▶ **PROBLEM REQUIREMENTS**: For the entries that follow, set down each one exactly and drop any pictures.

▶ **DATA FOR THIS EXERCISE**:
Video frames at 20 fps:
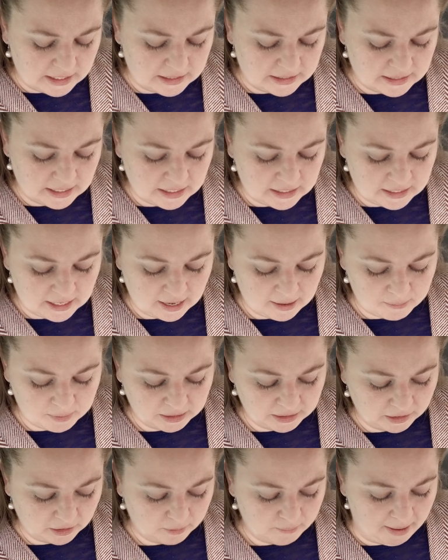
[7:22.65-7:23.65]
Then came a
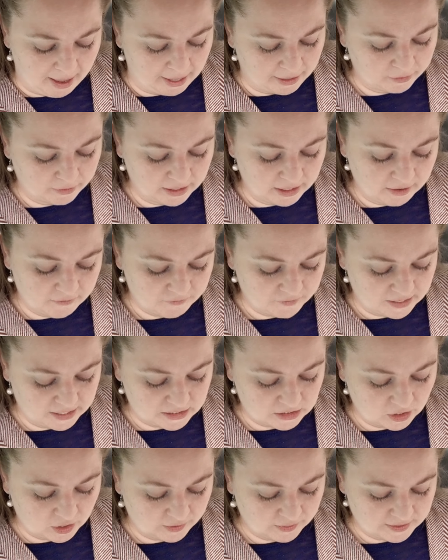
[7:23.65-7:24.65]
little pattering of
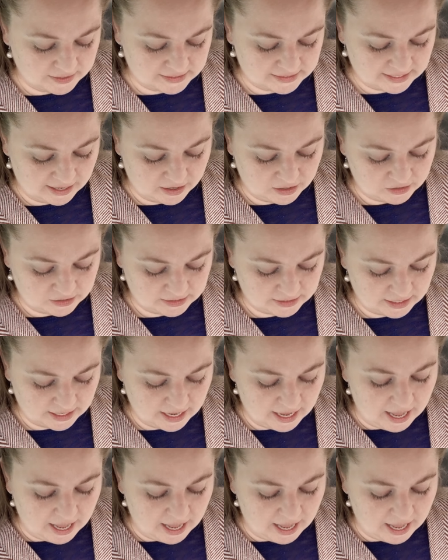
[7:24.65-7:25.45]
feet on the stairs.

▶ **COMPLETED EXERCISE**:
Video frames at 20 fps:
[7:22.65-7:23.65]
Then came a
[7:23.65-7:24.65]
little pattering of
[7:24.65-7:25.45]
feet on the stairs.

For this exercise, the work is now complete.